Start of Source data
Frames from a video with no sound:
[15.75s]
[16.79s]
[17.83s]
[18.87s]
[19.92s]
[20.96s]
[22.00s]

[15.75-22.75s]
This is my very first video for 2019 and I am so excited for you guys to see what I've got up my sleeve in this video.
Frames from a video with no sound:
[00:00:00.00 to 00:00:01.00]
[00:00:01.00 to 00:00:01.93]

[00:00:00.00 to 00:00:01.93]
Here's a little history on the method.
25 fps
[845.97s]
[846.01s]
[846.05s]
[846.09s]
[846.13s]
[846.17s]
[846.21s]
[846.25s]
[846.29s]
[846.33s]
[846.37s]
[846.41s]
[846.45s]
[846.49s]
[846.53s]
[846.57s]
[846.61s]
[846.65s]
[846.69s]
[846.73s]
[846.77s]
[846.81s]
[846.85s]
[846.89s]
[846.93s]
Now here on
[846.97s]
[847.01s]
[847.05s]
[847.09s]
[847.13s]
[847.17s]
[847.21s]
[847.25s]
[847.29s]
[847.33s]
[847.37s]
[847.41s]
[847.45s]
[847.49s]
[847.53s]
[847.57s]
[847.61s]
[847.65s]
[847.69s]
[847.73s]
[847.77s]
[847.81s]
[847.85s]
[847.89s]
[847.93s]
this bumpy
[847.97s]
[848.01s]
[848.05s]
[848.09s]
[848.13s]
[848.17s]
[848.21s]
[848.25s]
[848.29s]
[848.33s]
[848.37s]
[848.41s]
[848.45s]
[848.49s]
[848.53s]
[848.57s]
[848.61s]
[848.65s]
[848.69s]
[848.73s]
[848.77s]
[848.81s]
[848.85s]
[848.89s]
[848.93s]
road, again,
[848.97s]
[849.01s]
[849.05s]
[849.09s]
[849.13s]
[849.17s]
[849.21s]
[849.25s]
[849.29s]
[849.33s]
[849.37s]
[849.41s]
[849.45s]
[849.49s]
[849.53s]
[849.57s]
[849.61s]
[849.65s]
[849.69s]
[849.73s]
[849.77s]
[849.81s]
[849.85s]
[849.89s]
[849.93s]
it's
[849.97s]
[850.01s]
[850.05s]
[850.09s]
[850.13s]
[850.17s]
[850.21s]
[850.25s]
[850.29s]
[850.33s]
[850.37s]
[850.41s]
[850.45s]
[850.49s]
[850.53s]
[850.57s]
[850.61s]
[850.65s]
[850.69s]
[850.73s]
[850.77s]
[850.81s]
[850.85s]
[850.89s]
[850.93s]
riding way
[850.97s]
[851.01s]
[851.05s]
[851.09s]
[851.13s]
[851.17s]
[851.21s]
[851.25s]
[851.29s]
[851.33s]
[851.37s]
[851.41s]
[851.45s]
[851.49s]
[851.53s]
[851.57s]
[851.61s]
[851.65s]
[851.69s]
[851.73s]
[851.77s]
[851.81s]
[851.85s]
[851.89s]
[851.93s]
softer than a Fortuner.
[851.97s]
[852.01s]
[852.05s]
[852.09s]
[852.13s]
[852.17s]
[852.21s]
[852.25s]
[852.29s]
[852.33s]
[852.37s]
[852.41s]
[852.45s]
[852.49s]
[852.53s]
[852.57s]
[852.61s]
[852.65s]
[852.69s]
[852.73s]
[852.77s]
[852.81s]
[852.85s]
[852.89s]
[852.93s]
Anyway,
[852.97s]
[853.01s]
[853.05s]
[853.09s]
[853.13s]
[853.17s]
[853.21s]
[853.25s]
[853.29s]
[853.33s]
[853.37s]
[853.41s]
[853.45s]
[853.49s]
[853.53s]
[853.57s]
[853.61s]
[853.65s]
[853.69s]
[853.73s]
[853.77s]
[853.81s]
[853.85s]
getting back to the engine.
End of Source data
**Problem details:** Retype the entries exactly; leave nothing out.

**Solution to the exercise:**
Frames from a video with no sound:
[15.75s]
[16.79s]
[17.83s]
[18.87s]
[19.92s]
[20.96s]
[22.00s]

[15.75-22.75s]
This is my very first video for 2019 and I am so excited for you guys to see what I've got up my sleeve in this video.
Frames from a video with no sound:
[00:00:00.00 to 00:00:01.00]
[00:00:01.00 to 00:00:01.93]

[00:00:00.00 to 00:00:01.93]
Here's a little history on the method.
25 fps
[845.97s]
[846.01s]
[846.05s]
[846.09s]
[846.13s]
[846.17s]
[846.21s]
[846.25s]
[846.29s]
[846.33s]
[846.37s]
[846.41s]
[846.45s]
[846.49s]
[846.53s]
[846.57s]
[846.61s]
[846.65s]
[846.69s]
[846.73s]
[846.77s]
[846.81s]
[846.85s]
[846.89s]
[846.93s]
Now here on
[846.97s]
[847.01s]
[847.05s]
[847.09s]
[847.13s]
[847.17s]
[847.21s]
[847.25s]
[847.29s]
[847.33s]
[847.37s]
[847.41s]
[847.45s]
[847.49s]
[847.53s]
[847.57s]
[847.61s]
[847.65s]
[847.69s]
[847.73s]
[847.77s]
[847.81s]
[847.85s]
[847.89s]
[847.93s]
this bumpy
[847.97s]
[848.01s]
[848.05s]
[848.09s]
[848.13s]
[848.17s]
[848.21s]
[848.25s]
[848.29s]
[848.33s]
[848.37s]
[848.41s]
[848.45s]
[848.49s]
[848.53s]
[848.57s]
[848.61s]
[848.65s]
[848.69s]
[848.73s]
[848.77s]
[848.81s]
[848.85s]
[848.89s]
[848.93s]
road, again,
[848.97s]
[849.01s]
[849.05s]
[849.09s]
[849.13s]
[849.17s]
[849.21s]
[849.25s]
[849.29s]
[849.33s]
[849.37s]
[849.41s]
[849.45s]
[849.49s]
[849.53s]
[849.57s]
[849.61s]
[849.65s]
[849.69s]
[849.73s]
[849.77s]
[849.81s]
[849.85s]
[849.89s]
[849.93s]
it's
[849.97s]
[850.01s]
[850.05s]
[850.09s]
[850.13s]
[850.17s]
[850.21s]
[850.25s]
[850.29s]
[850.33s]
[850.37s]
[850.41s]
[850.45s]
[850.49s]
[850.53s]
[850.57s]
[850.61s]
[850.65s]
[850.69s]
[850.73s]
[850.77s]
[850.81s]
[850.85s]
[850.89s]
[850.93s]
riding way
[850.97s]
[851.01s]
[851.05s]
[851.09s]
[851.13s]
[851.17s]
[851.21s]
[851.25s]
[851.29s]
[851.33s]
[851.37s]
[851.41s]
[851.45s]
[851.49s]
[851.53s]
[851.57s]
[851.61s]
[851.65s]
[851.69s]
[851.73s]
[851.77s]
[851.81s]
[851.85s]
[851.89s]
[851.93s]
softer than a Fortuner.
[851.97s]
[852.01s]
[852.05s]
[852.09s]
[852.13s]
[852.17s]
[852.21s]
[852.25s]
[852.29s]
[852.33s]
[852.37s]
[852.41s]
[852.45s]
[852.49s]
[852.53s]
[852.57s]
[852.61s]
[852.65s]
[852.69s]
[852.73s]
[852.77s]
[852.81s]
[852.85s]
[852.89s]
[852.93s]
Anyway,
[852.97s]
[853.01s]
[853.05s]
[853.09s]
[853.13s]
[853.17s]
[853.21s]
[853.25s]
[853.29s]
[853.33s]
[853.37s]
[853.41s]
[853.45s]
[853.49s]
[853.53s]
[853.57s]
[853.61s]
[853.65s]
[853.69s]
[853.73s]
[853.77s]
[853.81s]
[853.85s]
getting back to the engine.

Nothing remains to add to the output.